Are you familiar with those sharp guilt pains that sometimes pierce your heart as a mother? Yeah, I thought so. I truly believe those started at the Fall and at the moment of conception we as moms come under their influence!
As I move my way through motherhood, I am trying to discover the difference between conviction from the Holy Spirit and guilt that originated in the Fall. Wow – that’s not easy (for me anyway!).
On December 5, the day of the 10/40 Connections annual fundraising banquet, I experienced those sharp guilt pains.
That morning, I dashed into the mall with my 4 and 6 year old. Somehow I had to find a shirt to wear to our 10/40 Connections banquet in 15 minutes and grab my kids’ lunch to take to the venue. Before sprinting into the mall, I gave my typical spill before any crazy 10/40 event, “Kids, today this is a big day for people in the world. Daddy and I need your help today. Can we count on you today to join us and God in His work?”
Laughingly we ran into the mall – their laughter sounded of care-free trust; mine sounded like “they are awesome – but how I am going to make it through today?”
I quickly found a shirt, then raced to the Chik-Fil-A. I looked down and started laughing, realizing I was literally dragging my 4 year old through the mall so that I could get back to the banquet preparations before all the volunteers arrived. I challenged him to run beside me as I walked.
But then, those swords pierced me deep – is it right to be in such a hurry? Am I pushing them too hard? Too early? (You know all those crazy questions that bombard your mind in rapid succession?)
But due to responsibilities, I pushed the thoughts aside. Arriving at the church, my kids entertained themselves, helped one another, and played together. Five hours later, I rushed us home to get ready in 20 minutes. This time upon exiting the car, I looked into their faces and said, “Kids, you are doing great. 6 more hours. Can you hang in there?” Doing a small cheer together, we smiled. But looking into their small, trusting faces, I again felt a sharp pain of guilt.
Somehow thanks to relatives, volunteers, and dear friends of ours, my kids somehow ate.
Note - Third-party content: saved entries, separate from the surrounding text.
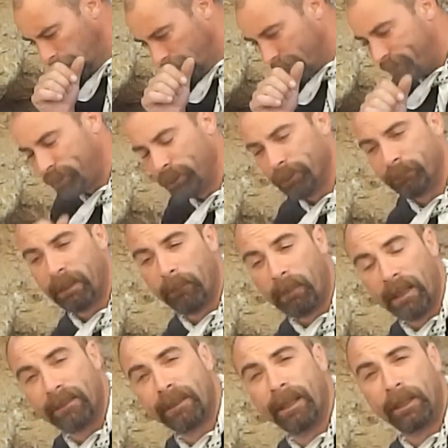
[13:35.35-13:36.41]
excuse me, I
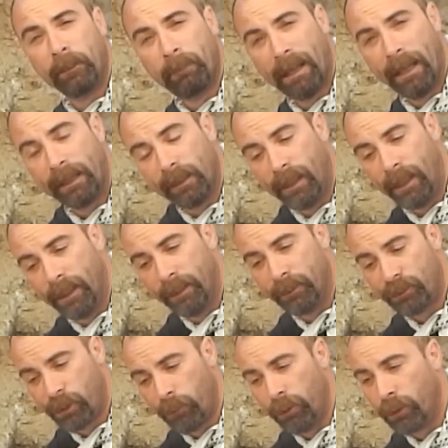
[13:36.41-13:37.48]
might take you back
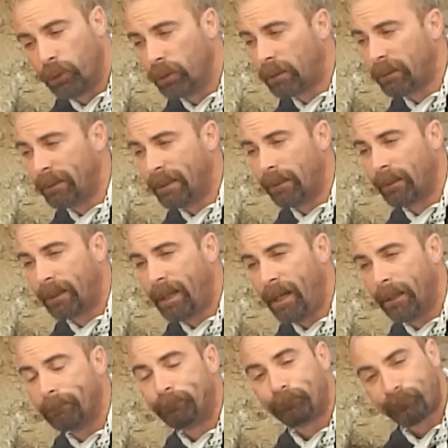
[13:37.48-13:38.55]
and show you a good clean out at
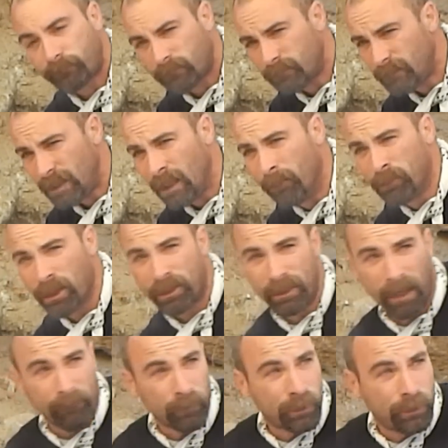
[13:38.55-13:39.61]
camp. I'm just
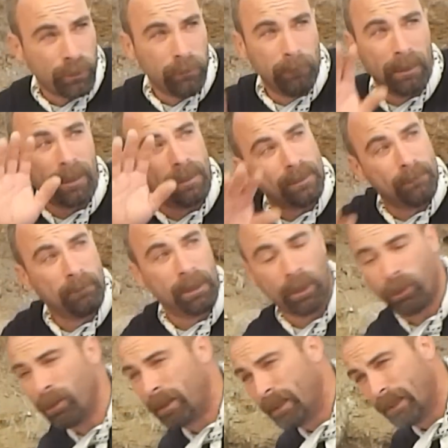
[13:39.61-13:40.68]
not for sure because
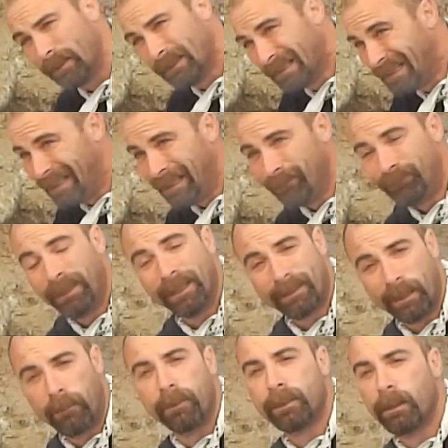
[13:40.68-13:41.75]
it could get,
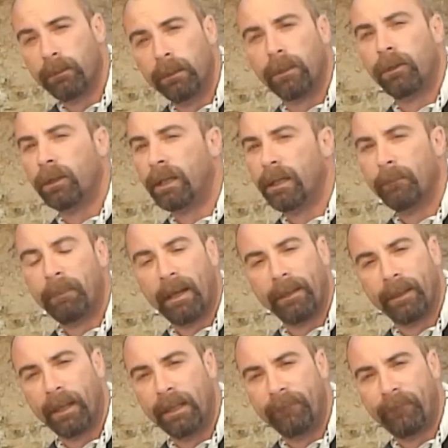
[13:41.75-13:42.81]
it's Arizona, it could get
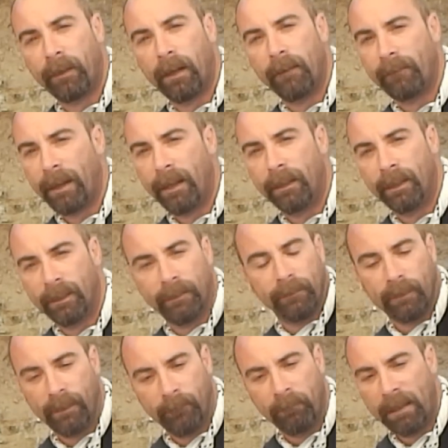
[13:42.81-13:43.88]
about 95
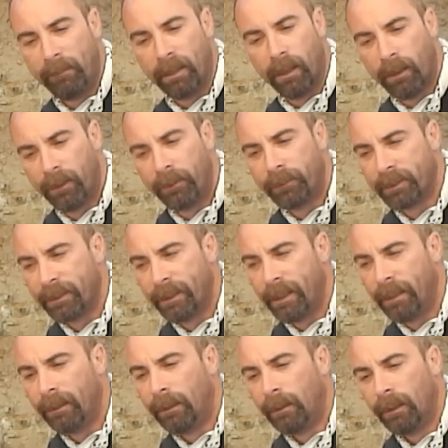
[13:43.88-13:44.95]
and maybe 100
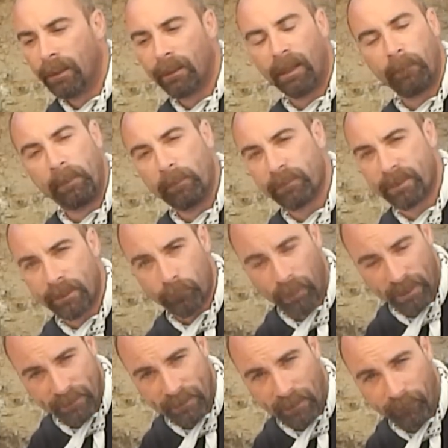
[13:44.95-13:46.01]
today. A lot of people says,
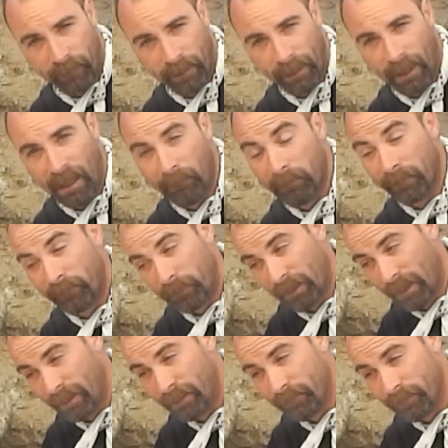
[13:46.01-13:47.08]
well, that's not very hot, but if
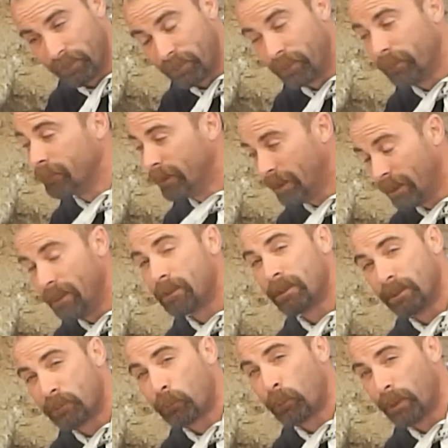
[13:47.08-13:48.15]
you're out here in the dirt, yeah,
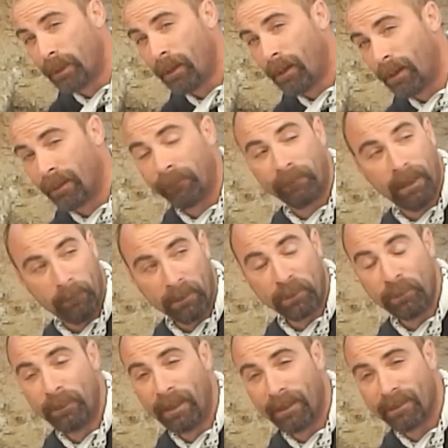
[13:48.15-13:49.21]
it's pretty hot. I've got my
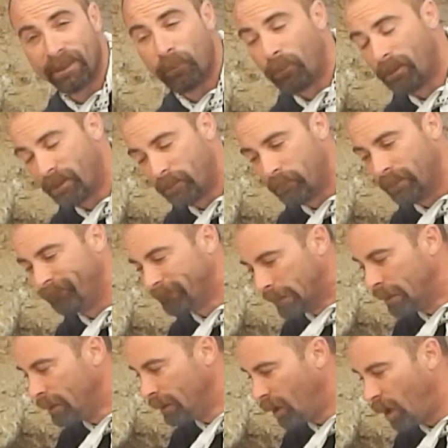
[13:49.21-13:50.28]
2 gallons of water, but
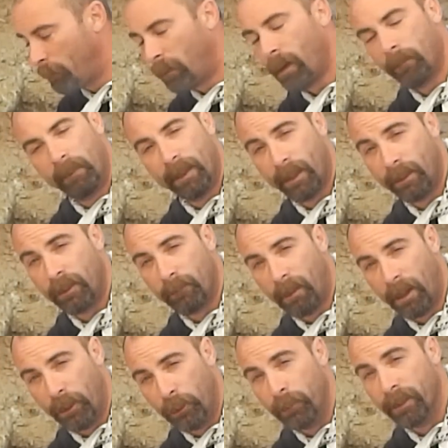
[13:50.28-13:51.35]
I'll probably be out of here
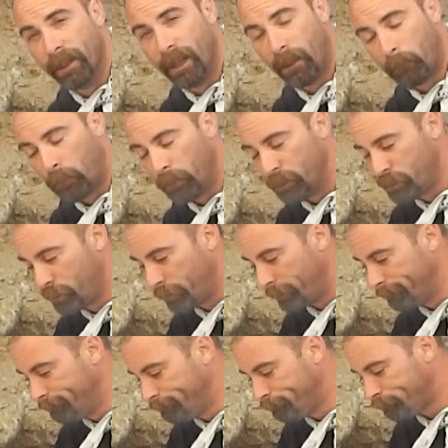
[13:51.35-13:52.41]
by noon today, I'm pretty
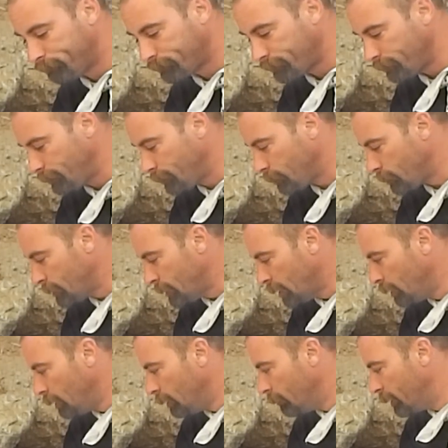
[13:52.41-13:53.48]
sure.
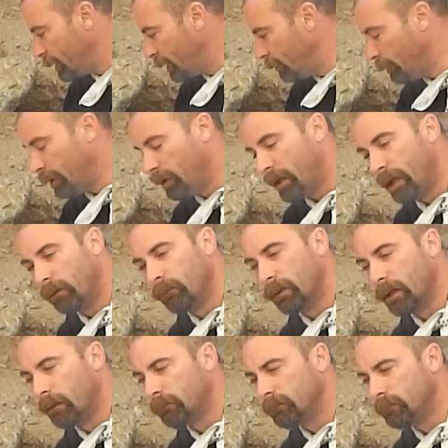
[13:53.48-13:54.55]
But anyway, you hang
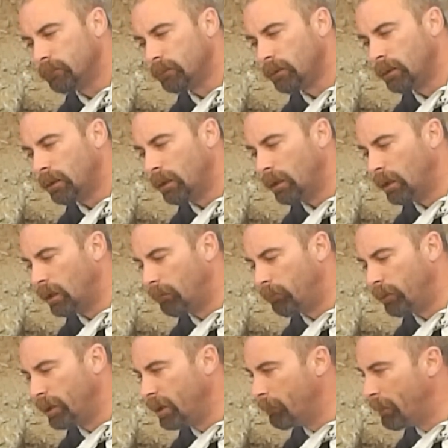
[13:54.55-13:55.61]
around,
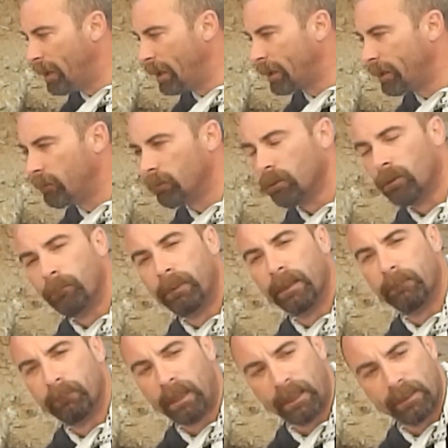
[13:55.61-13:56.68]
bring you back here in a little
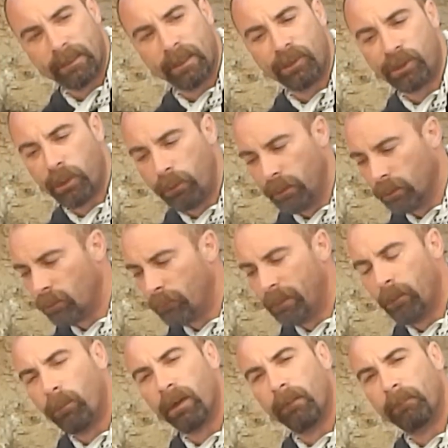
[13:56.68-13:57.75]
bit. Like I said, show you a little
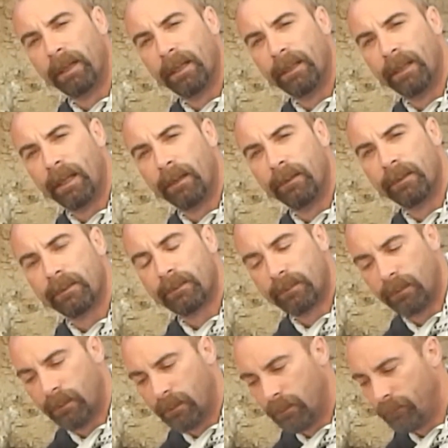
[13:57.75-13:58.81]
bit what I'm getting out of
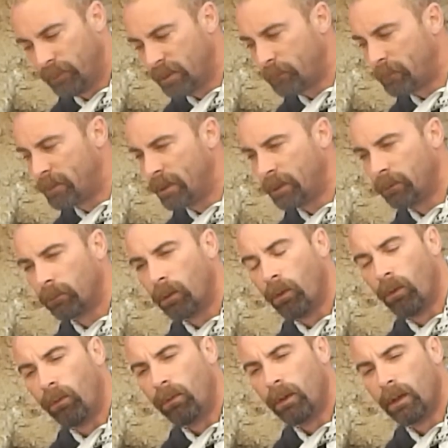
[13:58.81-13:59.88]
this particular
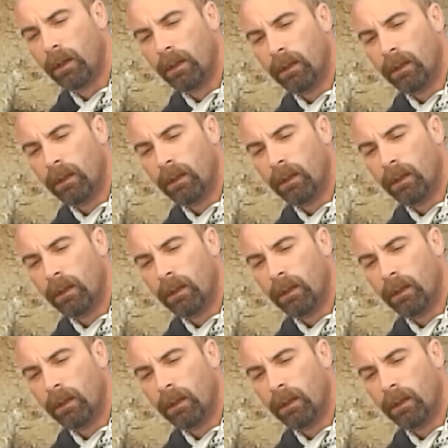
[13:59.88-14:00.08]
hole,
They sat during the two hours quietly listening. During the tear-down and clean-up after the event, our kids continued to entertain themselves. I saw them twirling around in circles in the banquet hall. I heard them call out periodically, “Mommy, look at this! Look how fast I am! Watch me twirl in circles!”
At 10:30 – my kids had been doing “banquet stuff” for almost 14 hours. I heard the first whine of almost the entire day. “Mommy, I am thirsty.” I said, “Let’s go home and have an orange juice party!”
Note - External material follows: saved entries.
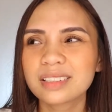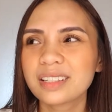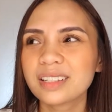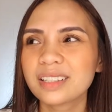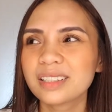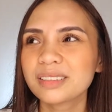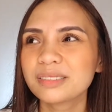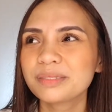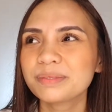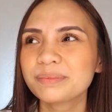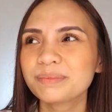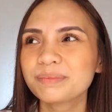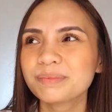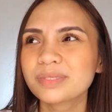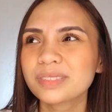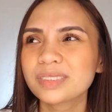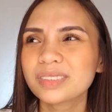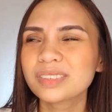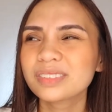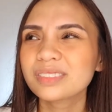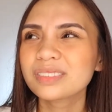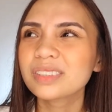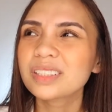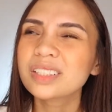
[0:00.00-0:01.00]

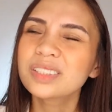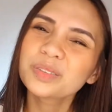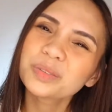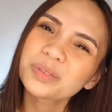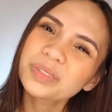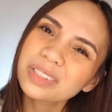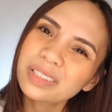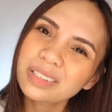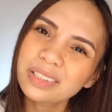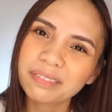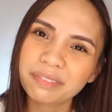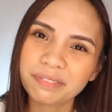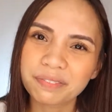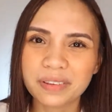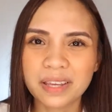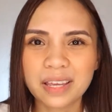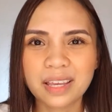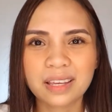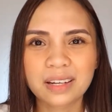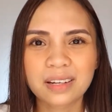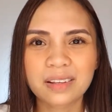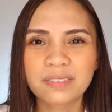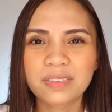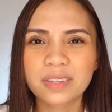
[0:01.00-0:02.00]
Not really
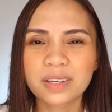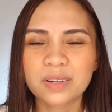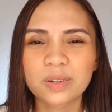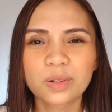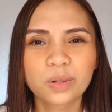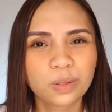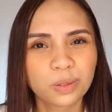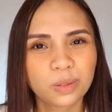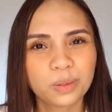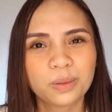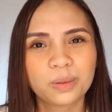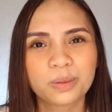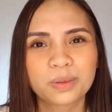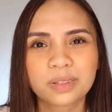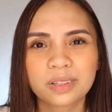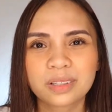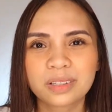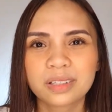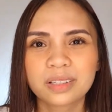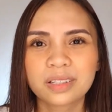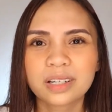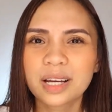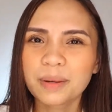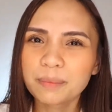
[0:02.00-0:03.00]
fan of the cologne.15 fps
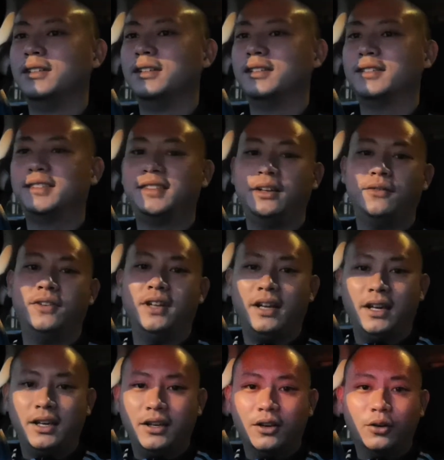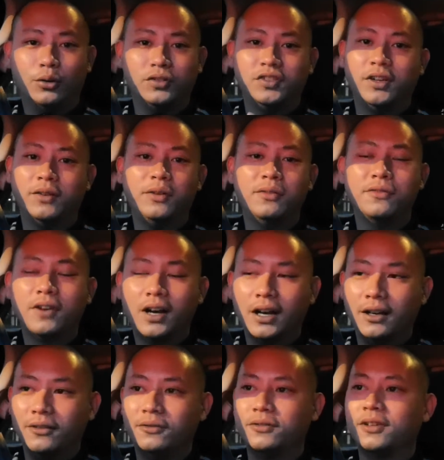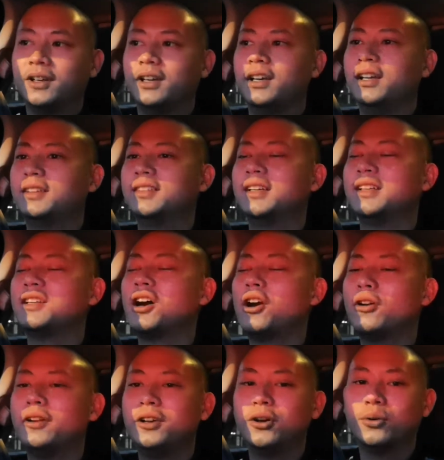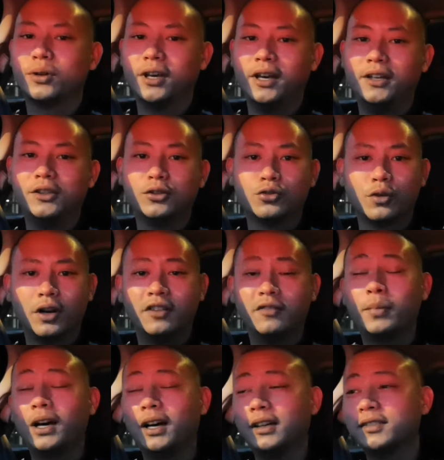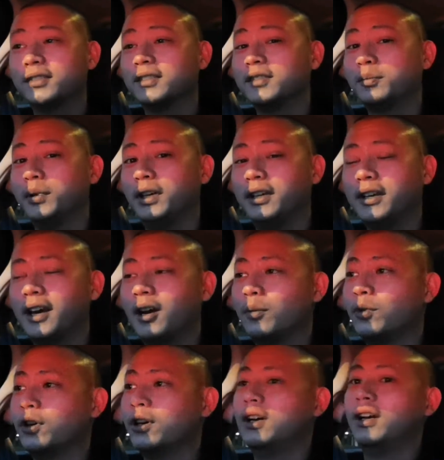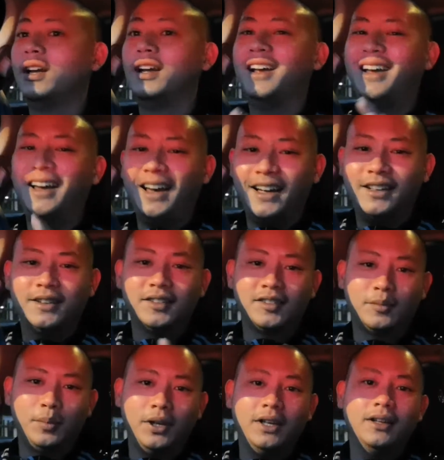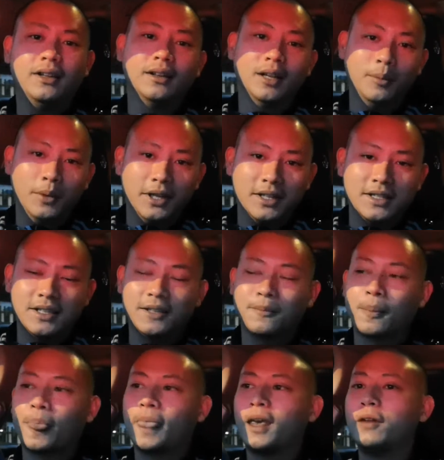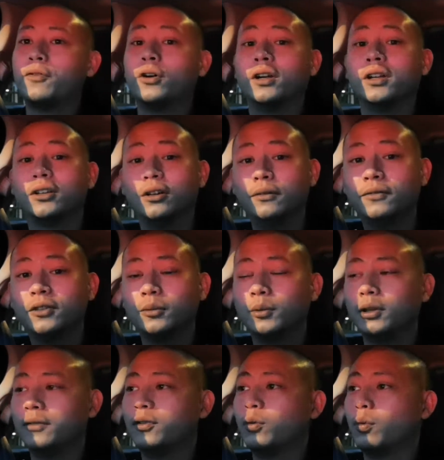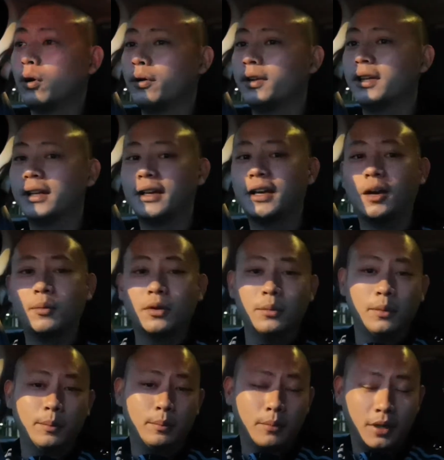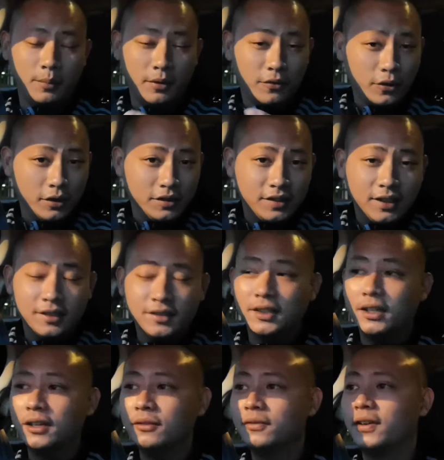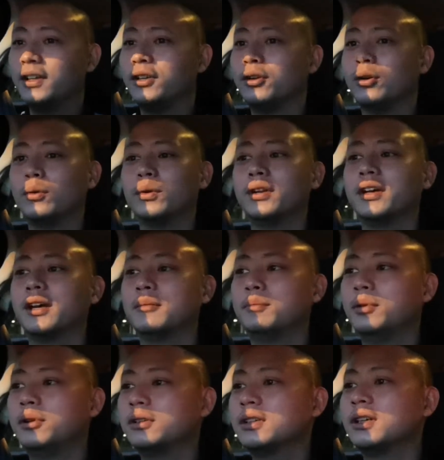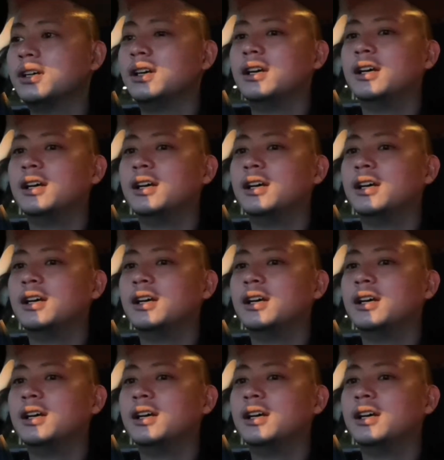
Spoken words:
70 or 75. It is entirely okay to drive past the speed camera at the speed limit. If you're uncomfortable, if you're worried that the camera might be very sensitive and you don't want to get booked,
Over juice, we told our kids how proud we were of them and how they served both Jesus and us through the day. I touched the tops of both their heads and said a quick prayer of thanks to Jesus for them. Looking at them as I prayed, I will never forget the looks on their faces. Smiling at one another, they looked deeply delighted in their circumstances.
Exhausted, I reflected on the day and the intermittent guilt pangs I had experienced. Were they of the Holy Spirit or from my culture that insists kids are placed at the center?
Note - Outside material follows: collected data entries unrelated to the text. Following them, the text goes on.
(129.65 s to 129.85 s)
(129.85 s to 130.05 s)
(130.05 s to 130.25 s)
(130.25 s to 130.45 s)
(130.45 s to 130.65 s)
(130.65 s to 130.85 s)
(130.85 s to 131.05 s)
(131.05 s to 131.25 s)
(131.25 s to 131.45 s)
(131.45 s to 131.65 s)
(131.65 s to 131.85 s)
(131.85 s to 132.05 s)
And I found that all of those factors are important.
I thought of their faces as we prayed over them. I saw the glow of contentment on their faces. No trip to Disney World could have created those faces. Those faces showed dignity for having done well for both us and Jesus. At that moment, all the day’s previous guilt stings melted away.
None of us lives immune to the trappings of our day; therefore, I find desperate need for the Holy Spirit to guide my parenting! As I listened to God, culture’s trappings slid off my shoulders. This day was NOT about my kids. They gave to us and to God and the world that day. They are healthier, not deprived, for it!
We all went to bed exhausted – and yet richer for having spent that day together for God’s purposes. Beethoven said, “Recommend to your children virtue; that alone can make them happy – not gold.”
But I recognize something deeper. We can’t just recommend virtue to our kids as we are on the go in life. We have to give them opportunities to practice virtue – in real, sacrificial, and challenging ways. The 10/40 Connections banquet gave my kids that opportunity. I am grateful.
So how do you think parents can discern between true conviction from the Holy Spirit and guilt that comes from the Enemy? Would love to hear your thoughts and experiences.